La proposition intervient dans un contexte où la question des institutions et de leur efficacité reste largement débattue au sein de l’opinion congolaise.

Les fonctions de souveraineté et la question identitaire

Le président de l’ASMECO propose également un durcissement des conditions d’éligibilité aux fonctions dites de souveraineté. Selon sa vision, tout Congolais ayant des « affiliations » ou des « cordons ombilicaux » avec un pays voisin ne devrait pas accéder à certaines hautes fonctions de l’État.

Une position qui s’inscrit dans un climat politique marqué depuis plusieurs années par les débats autour de la nationalité, de l’identité et des questions sécuritaires dans la région des Grands Lacs.

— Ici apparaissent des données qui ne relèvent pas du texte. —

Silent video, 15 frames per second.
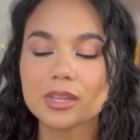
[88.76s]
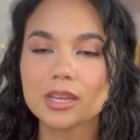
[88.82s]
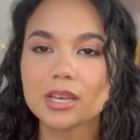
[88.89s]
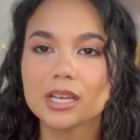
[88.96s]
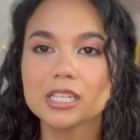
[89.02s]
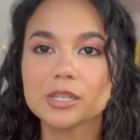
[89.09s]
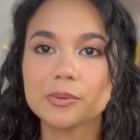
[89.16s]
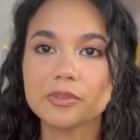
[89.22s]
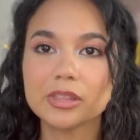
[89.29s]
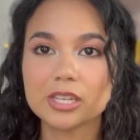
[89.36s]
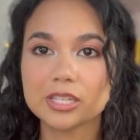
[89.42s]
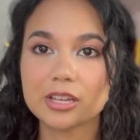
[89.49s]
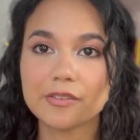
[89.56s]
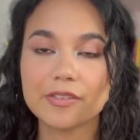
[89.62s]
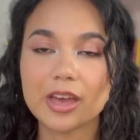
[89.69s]
the
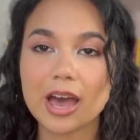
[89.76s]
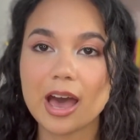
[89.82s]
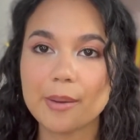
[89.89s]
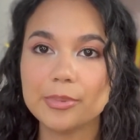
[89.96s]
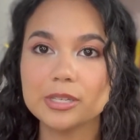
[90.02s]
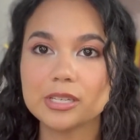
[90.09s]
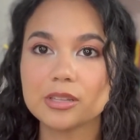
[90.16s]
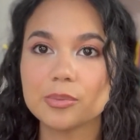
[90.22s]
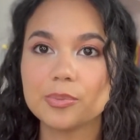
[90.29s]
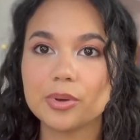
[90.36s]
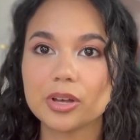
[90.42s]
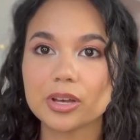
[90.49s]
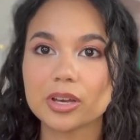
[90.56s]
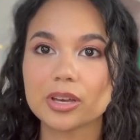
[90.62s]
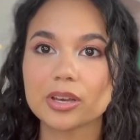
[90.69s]
stuff that happens in the
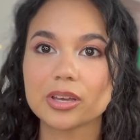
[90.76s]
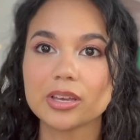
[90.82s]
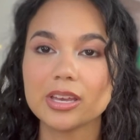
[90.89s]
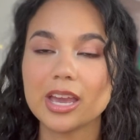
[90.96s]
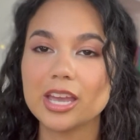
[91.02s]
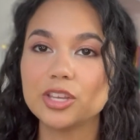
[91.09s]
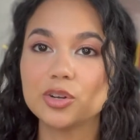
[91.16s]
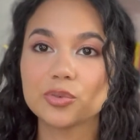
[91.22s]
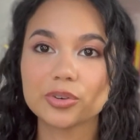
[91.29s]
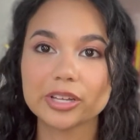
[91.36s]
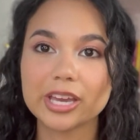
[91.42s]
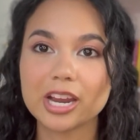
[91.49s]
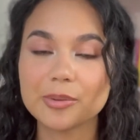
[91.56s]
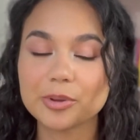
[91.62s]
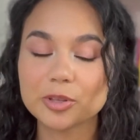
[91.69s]
book and you don't really
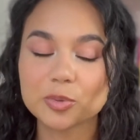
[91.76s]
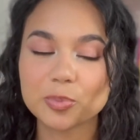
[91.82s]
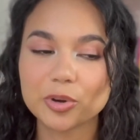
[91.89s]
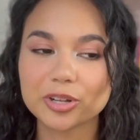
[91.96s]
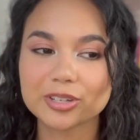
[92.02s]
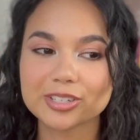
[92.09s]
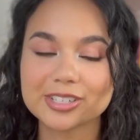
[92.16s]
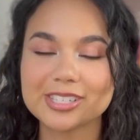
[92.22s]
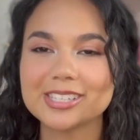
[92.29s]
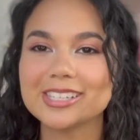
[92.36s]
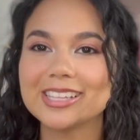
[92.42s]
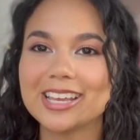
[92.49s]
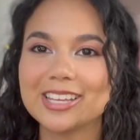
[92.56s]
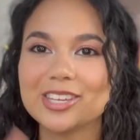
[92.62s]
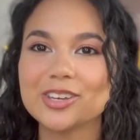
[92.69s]
care about spoilers,
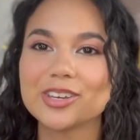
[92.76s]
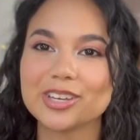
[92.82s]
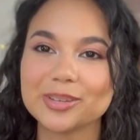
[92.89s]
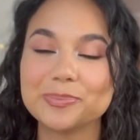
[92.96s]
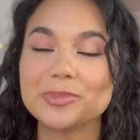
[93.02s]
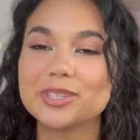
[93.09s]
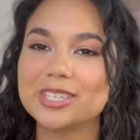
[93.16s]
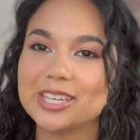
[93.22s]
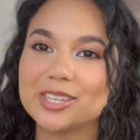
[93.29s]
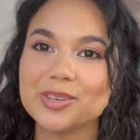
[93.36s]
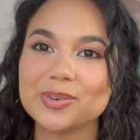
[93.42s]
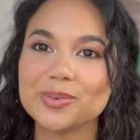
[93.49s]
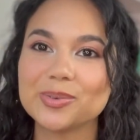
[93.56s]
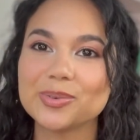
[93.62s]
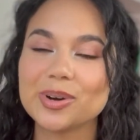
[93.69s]
then you can
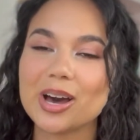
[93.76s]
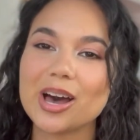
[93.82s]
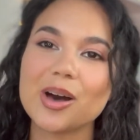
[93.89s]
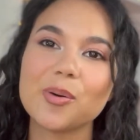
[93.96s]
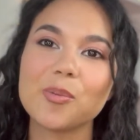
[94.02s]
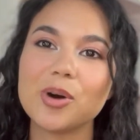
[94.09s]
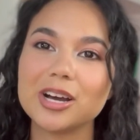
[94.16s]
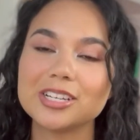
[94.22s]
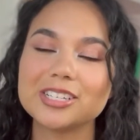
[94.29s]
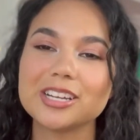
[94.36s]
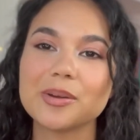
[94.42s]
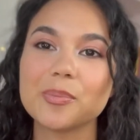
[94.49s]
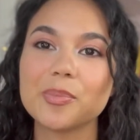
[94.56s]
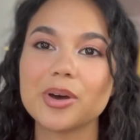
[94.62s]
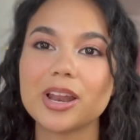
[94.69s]
continue
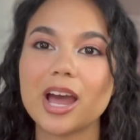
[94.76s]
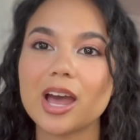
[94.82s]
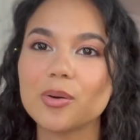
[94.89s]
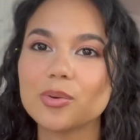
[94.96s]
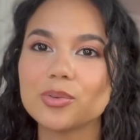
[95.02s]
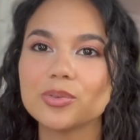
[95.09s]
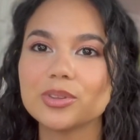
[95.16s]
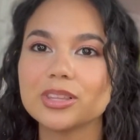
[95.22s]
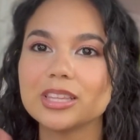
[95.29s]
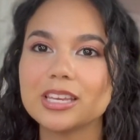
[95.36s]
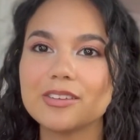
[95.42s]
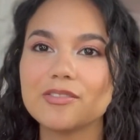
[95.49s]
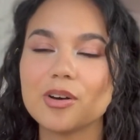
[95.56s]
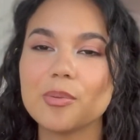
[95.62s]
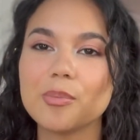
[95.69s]
watching, but I will
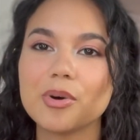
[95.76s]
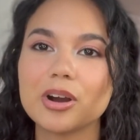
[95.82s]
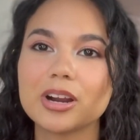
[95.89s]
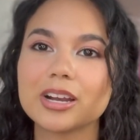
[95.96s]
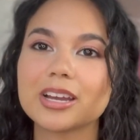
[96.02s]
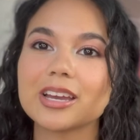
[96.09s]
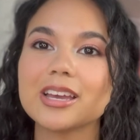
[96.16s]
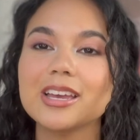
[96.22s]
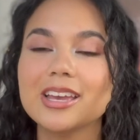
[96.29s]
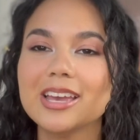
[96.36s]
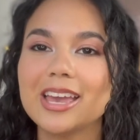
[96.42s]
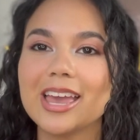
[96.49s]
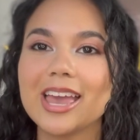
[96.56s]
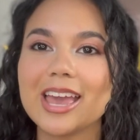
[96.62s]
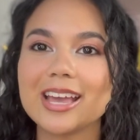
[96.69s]
leave a mark
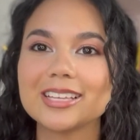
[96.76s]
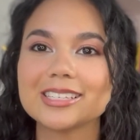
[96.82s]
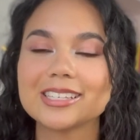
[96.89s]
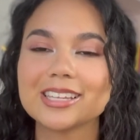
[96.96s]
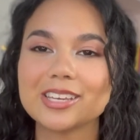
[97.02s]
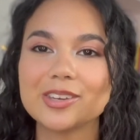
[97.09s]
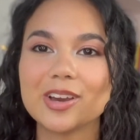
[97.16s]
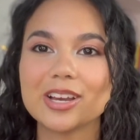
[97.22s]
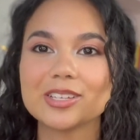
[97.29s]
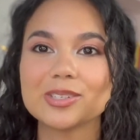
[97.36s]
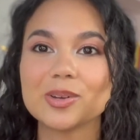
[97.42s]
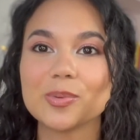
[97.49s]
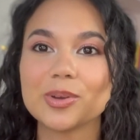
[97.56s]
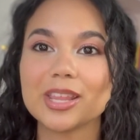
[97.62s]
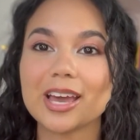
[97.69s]
and let you guys
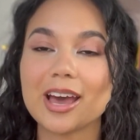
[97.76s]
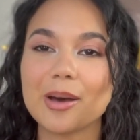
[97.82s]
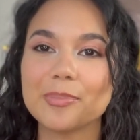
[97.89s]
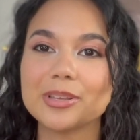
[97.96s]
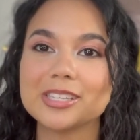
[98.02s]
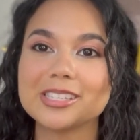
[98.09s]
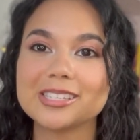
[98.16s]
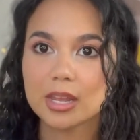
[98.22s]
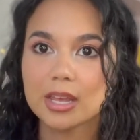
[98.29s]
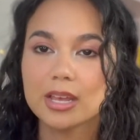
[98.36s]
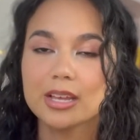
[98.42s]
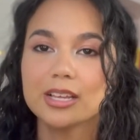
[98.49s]
know when that happens.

Vers un Parlement monocaméral ?

Dans ses propositions, Ferdinand Lokunda défend aussi l’idée d’un Parlement à chambre unique composé de 800 députés, estimant que cette formule serait plus adaptée à l’immensité géographique de la RDC. Il plaide en outre pour des élections présidentielles organisées à deux tours afin de renforcer la légitimité populaire du président élu.

Enfin, il souhaite que les gouverneurs des provinces, les responsables territoriaux ainsi que le Premier ministre soient nommés par le président de la République lorsqu’ils ne sont pas originaires des entités concernées.

Rappelons que l’activiste Ferdinand Lokunda développe depuis plusieurs années un discours axé sur la cohésion nationale, la lutte contre les discriminations et la protection des droits des personnes marginalisées. Ses nouvelles propositions constitutionnelles viennent ainsi élargir le champ d’intervention de ce citoyen qui entend désormais peser dans le débat public sur l’avenir institutionnel de la RDC.